• [YOUR GOAL]: Reproduce the lines below exactly, from the one containing "[00:00:01.30]" through the one containing "[00:00:02.40]", both included. Leave out any pictures.

(Saved data entries)

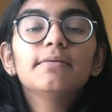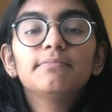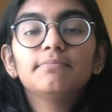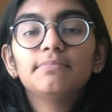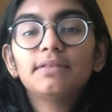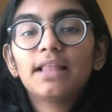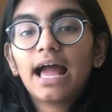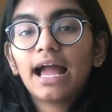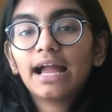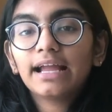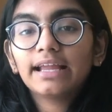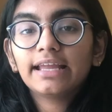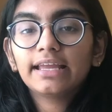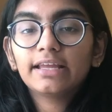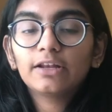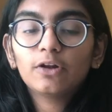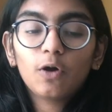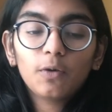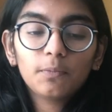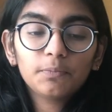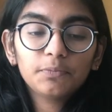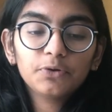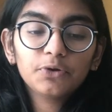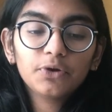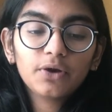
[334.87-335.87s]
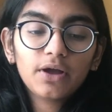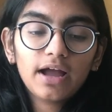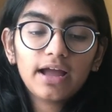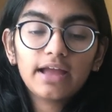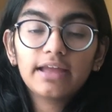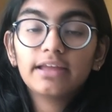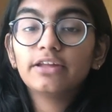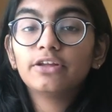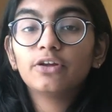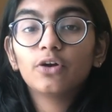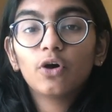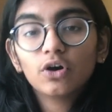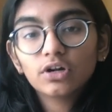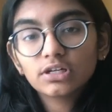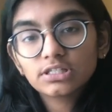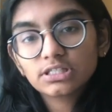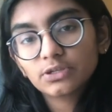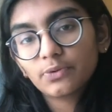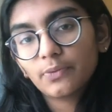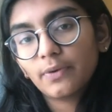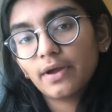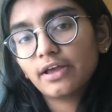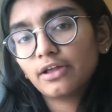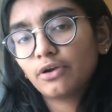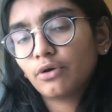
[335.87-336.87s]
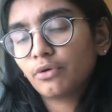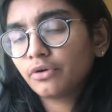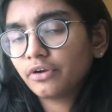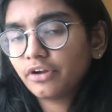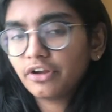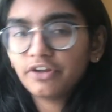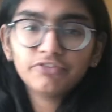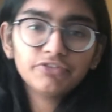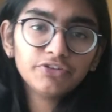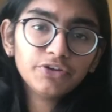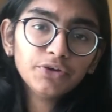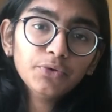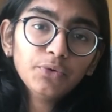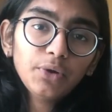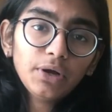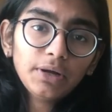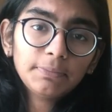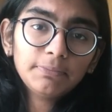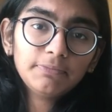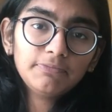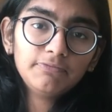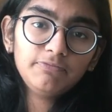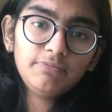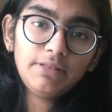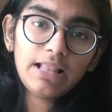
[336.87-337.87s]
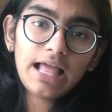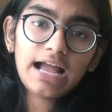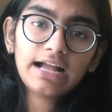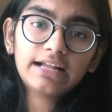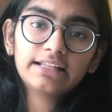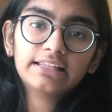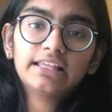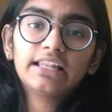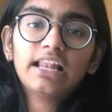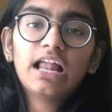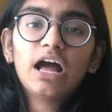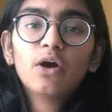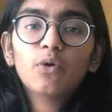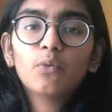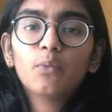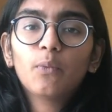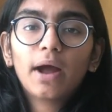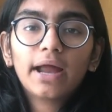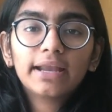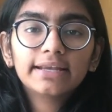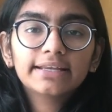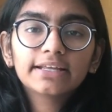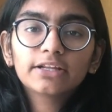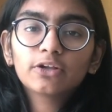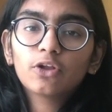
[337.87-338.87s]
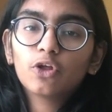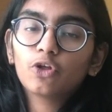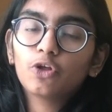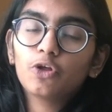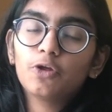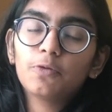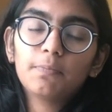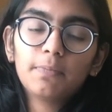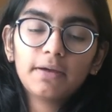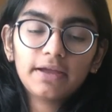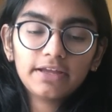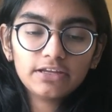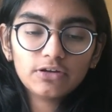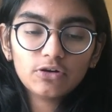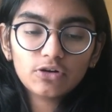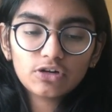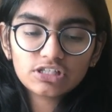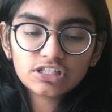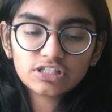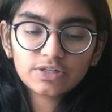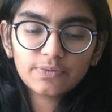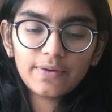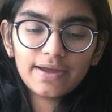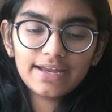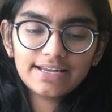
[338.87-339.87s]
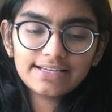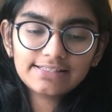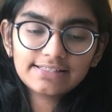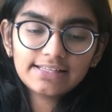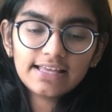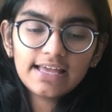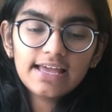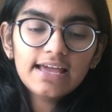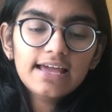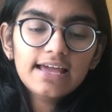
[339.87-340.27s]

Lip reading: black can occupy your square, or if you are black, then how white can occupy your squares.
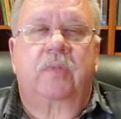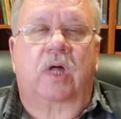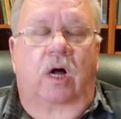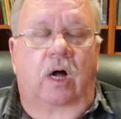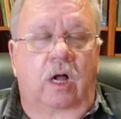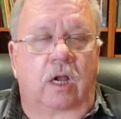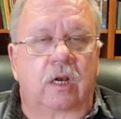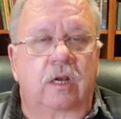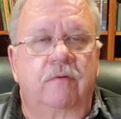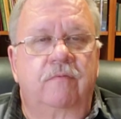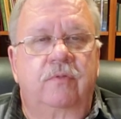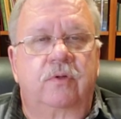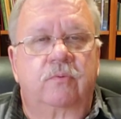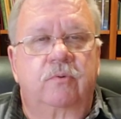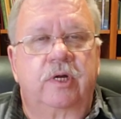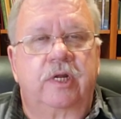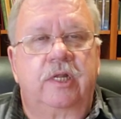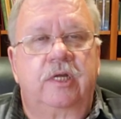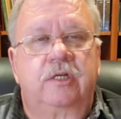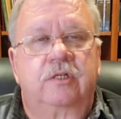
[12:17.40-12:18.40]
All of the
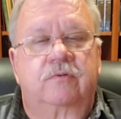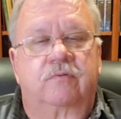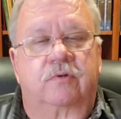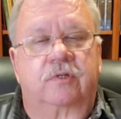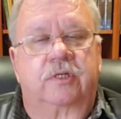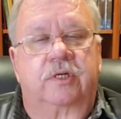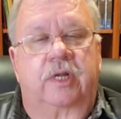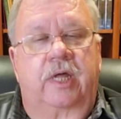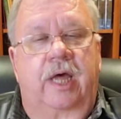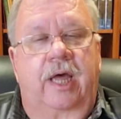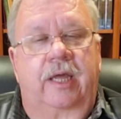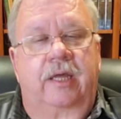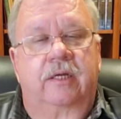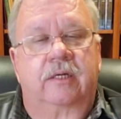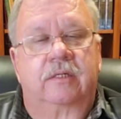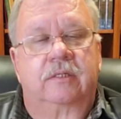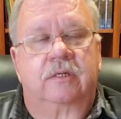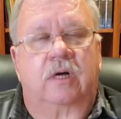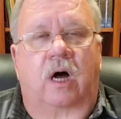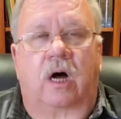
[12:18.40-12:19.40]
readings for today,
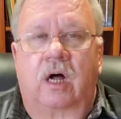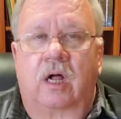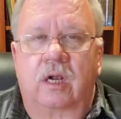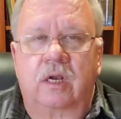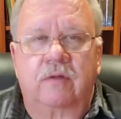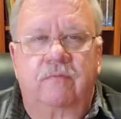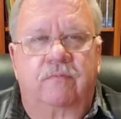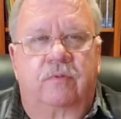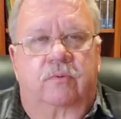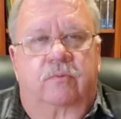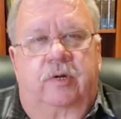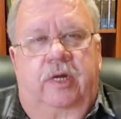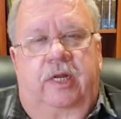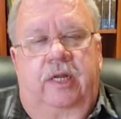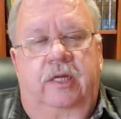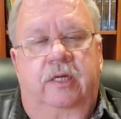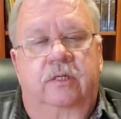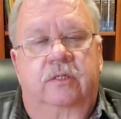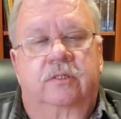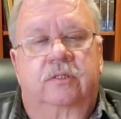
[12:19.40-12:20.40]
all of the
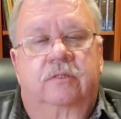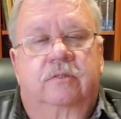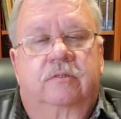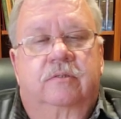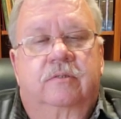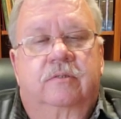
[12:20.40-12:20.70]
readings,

* * *

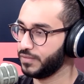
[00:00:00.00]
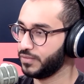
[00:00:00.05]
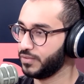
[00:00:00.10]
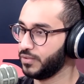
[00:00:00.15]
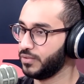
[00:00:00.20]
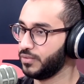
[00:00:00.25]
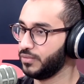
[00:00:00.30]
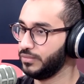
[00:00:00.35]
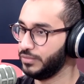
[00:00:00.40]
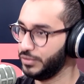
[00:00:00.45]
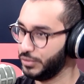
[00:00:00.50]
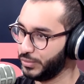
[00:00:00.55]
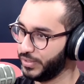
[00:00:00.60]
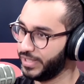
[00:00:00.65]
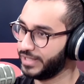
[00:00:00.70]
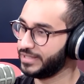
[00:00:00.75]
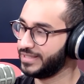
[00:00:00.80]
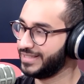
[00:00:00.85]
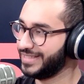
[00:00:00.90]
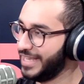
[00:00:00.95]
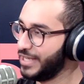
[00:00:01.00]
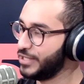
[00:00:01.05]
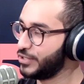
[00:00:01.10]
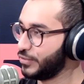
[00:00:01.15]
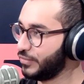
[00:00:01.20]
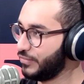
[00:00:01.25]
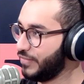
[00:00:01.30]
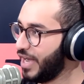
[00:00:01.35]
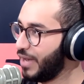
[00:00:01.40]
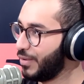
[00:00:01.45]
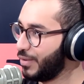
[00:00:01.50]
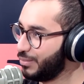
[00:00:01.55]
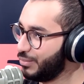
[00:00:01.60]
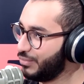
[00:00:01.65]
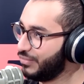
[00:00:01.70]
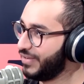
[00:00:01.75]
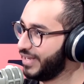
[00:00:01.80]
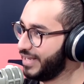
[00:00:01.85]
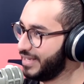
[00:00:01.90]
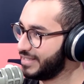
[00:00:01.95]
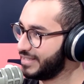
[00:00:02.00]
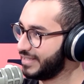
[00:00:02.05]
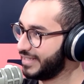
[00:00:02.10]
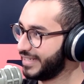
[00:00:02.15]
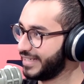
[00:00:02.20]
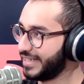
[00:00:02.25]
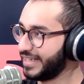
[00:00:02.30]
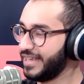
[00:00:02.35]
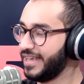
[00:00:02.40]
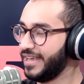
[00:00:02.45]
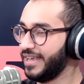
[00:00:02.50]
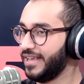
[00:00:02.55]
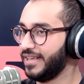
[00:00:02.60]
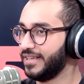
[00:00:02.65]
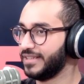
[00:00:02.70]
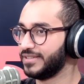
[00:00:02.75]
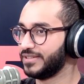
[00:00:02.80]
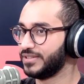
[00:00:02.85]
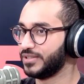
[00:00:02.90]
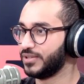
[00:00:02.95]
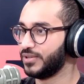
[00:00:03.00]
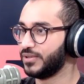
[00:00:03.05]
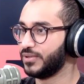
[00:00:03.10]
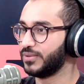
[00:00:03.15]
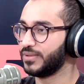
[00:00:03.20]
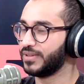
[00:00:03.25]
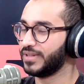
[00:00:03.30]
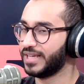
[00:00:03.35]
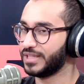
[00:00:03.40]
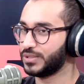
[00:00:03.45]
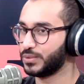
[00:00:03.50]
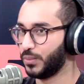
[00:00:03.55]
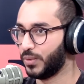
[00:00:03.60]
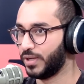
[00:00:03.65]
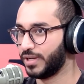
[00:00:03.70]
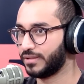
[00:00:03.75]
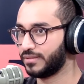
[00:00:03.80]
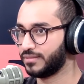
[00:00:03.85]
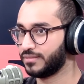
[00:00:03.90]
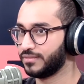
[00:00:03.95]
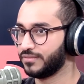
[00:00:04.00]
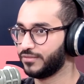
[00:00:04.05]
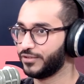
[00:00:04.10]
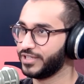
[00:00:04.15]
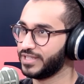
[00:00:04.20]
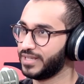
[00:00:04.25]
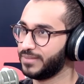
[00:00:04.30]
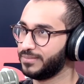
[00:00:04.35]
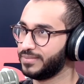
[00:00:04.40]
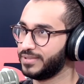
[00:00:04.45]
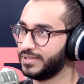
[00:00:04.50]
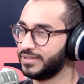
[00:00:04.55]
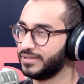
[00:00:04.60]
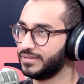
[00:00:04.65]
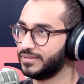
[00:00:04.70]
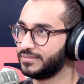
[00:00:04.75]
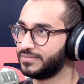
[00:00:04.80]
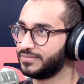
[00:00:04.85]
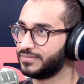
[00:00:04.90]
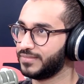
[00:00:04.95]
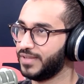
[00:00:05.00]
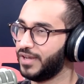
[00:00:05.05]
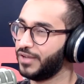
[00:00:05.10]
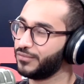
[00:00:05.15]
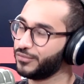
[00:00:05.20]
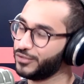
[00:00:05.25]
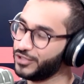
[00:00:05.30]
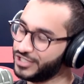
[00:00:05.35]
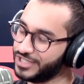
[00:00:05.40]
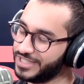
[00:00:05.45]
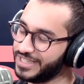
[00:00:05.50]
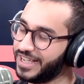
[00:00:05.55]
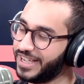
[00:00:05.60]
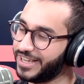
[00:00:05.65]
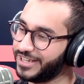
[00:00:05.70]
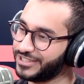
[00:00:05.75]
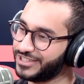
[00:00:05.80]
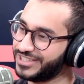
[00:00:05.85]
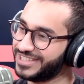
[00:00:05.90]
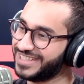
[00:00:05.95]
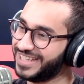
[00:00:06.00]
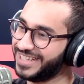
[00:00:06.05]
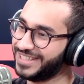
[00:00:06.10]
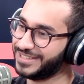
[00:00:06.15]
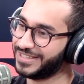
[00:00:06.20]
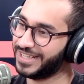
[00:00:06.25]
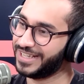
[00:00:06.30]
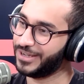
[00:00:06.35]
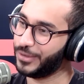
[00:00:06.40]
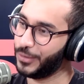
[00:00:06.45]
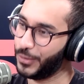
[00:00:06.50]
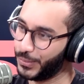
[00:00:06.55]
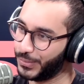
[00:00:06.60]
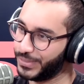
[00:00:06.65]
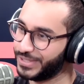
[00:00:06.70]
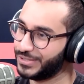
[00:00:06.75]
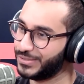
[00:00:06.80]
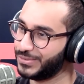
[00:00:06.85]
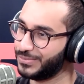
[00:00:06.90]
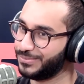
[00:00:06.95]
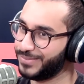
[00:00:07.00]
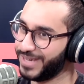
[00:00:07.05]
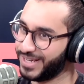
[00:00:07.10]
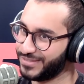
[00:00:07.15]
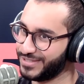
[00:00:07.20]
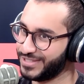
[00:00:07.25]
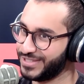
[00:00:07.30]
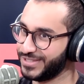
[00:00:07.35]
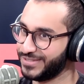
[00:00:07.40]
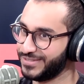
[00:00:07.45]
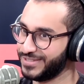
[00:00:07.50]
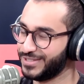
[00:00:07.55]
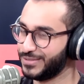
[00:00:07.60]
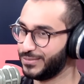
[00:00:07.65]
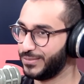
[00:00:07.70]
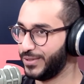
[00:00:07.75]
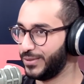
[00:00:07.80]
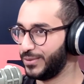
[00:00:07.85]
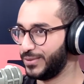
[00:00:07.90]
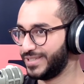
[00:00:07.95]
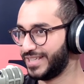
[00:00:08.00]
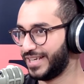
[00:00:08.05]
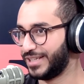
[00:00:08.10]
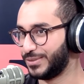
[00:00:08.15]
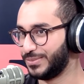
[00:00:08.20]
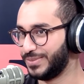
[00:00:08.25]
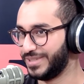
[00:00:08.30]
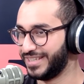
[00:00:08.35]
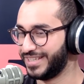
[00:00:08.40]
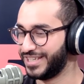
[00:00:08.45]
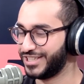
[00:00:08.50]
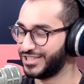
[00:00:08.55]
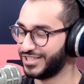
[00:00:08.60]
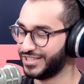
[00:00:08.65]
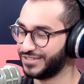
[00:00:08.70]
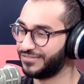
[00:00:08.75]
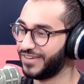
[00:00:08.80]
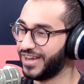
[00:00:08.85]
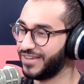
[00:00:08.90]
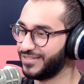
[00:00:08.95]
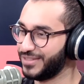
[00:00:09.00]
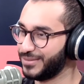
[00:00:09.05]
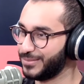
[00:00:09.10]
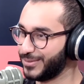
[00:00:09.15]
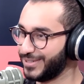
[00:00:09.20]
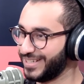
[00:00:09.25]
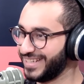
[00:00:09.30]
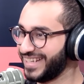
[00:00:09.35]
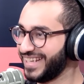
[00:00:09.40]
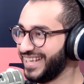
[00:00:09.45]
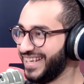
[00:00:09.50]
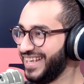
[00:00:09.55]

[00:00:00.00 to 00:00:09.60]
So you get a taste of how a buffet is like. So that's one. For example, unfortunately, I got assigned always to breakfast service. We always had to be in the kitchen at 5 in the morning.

* * *

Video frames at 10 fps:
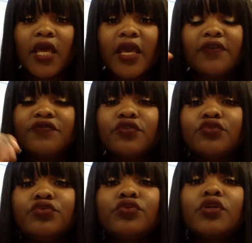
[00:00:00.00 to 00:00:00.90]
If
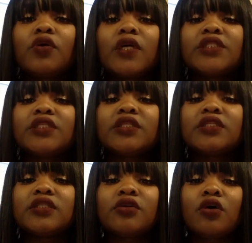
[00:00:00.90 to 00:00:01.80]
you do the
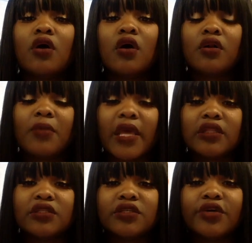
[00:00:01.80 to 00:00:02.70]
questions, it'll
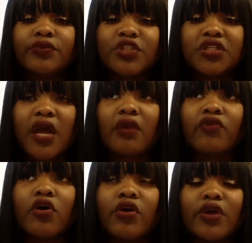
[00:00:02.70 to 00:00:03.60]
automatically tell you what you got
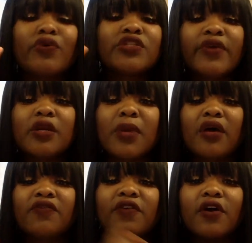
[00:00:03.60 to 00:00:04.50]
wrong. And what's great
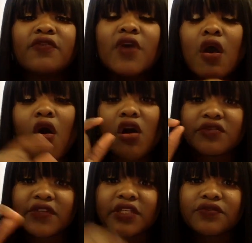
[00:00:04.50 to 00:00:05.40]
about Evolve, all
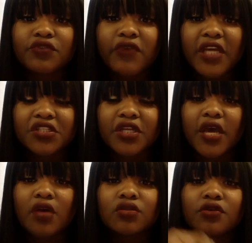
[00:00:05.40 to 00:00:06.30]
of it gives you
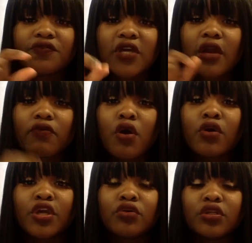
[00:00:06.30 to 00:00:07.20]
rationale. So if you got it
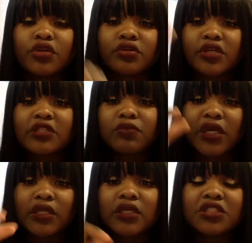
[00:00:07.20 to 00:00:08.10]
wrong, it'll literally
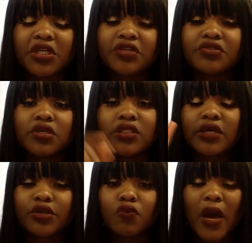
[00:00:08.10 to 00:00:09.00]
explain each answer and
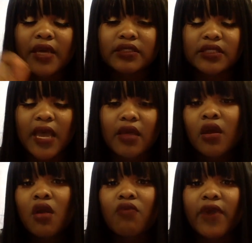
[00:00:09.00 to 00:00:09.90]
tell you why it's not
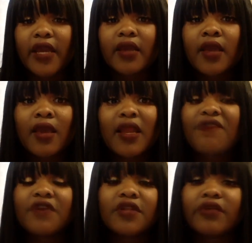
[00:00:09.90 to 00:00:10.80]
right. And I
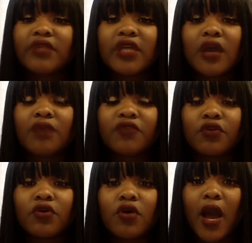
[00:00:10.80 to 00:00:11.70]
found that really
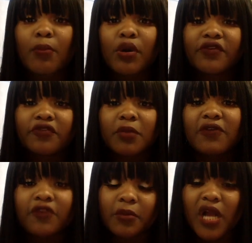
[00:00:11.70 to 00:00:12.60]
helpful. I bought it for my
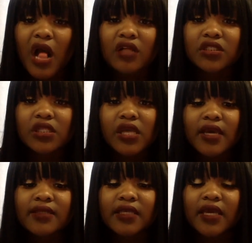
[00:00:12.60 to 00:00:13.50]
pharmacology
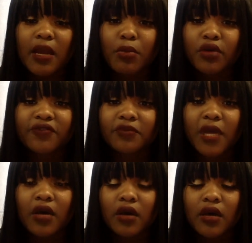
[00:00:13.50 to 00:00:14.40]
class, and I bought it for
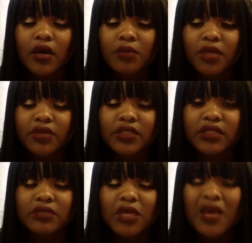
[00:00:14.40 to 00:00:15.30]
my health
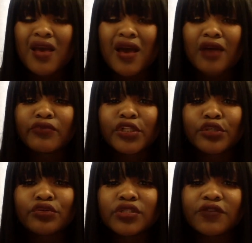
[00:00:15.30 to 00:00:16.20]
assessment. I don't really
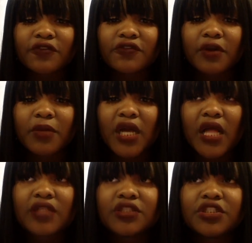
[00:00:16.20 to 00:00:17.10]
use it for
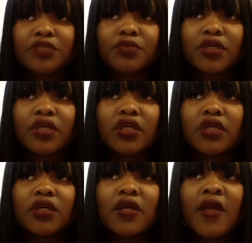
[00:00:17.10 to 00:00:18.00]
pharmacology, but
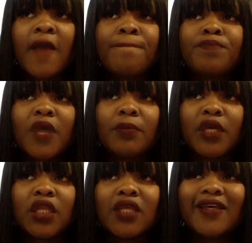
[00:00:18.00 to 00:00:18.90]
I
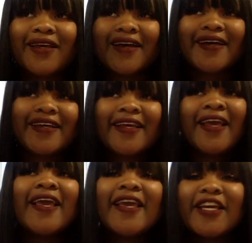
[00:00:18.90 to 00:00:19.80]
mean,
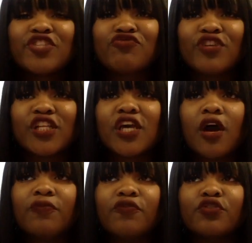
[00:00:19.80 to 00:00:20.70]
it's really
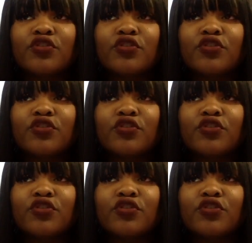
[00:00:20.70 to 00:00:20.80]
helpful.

• [RESULT OF THIS EXERCISE]:
[00:00:01.30]
[00:00:01.35]
[00:00:01.40]
[00:00:01.45]
[00:00:01.50]
[00:00:01.55]
[00:00:01.60]
[00:00:01.65]
[00:00:01.70]
[00:00:01.75]
[00:00:01.80]
[00:00:01.85]
[00:00:01.90]
[00:00:01.95]
[00:00:02.00]
[00:00:02.05]
[00:00:02.10]
[00:00:02.15]
[00:00:02.20]
[00:00:02.25]
[00:00:02.30]
[00:00:02.35]
[00:00:02.40]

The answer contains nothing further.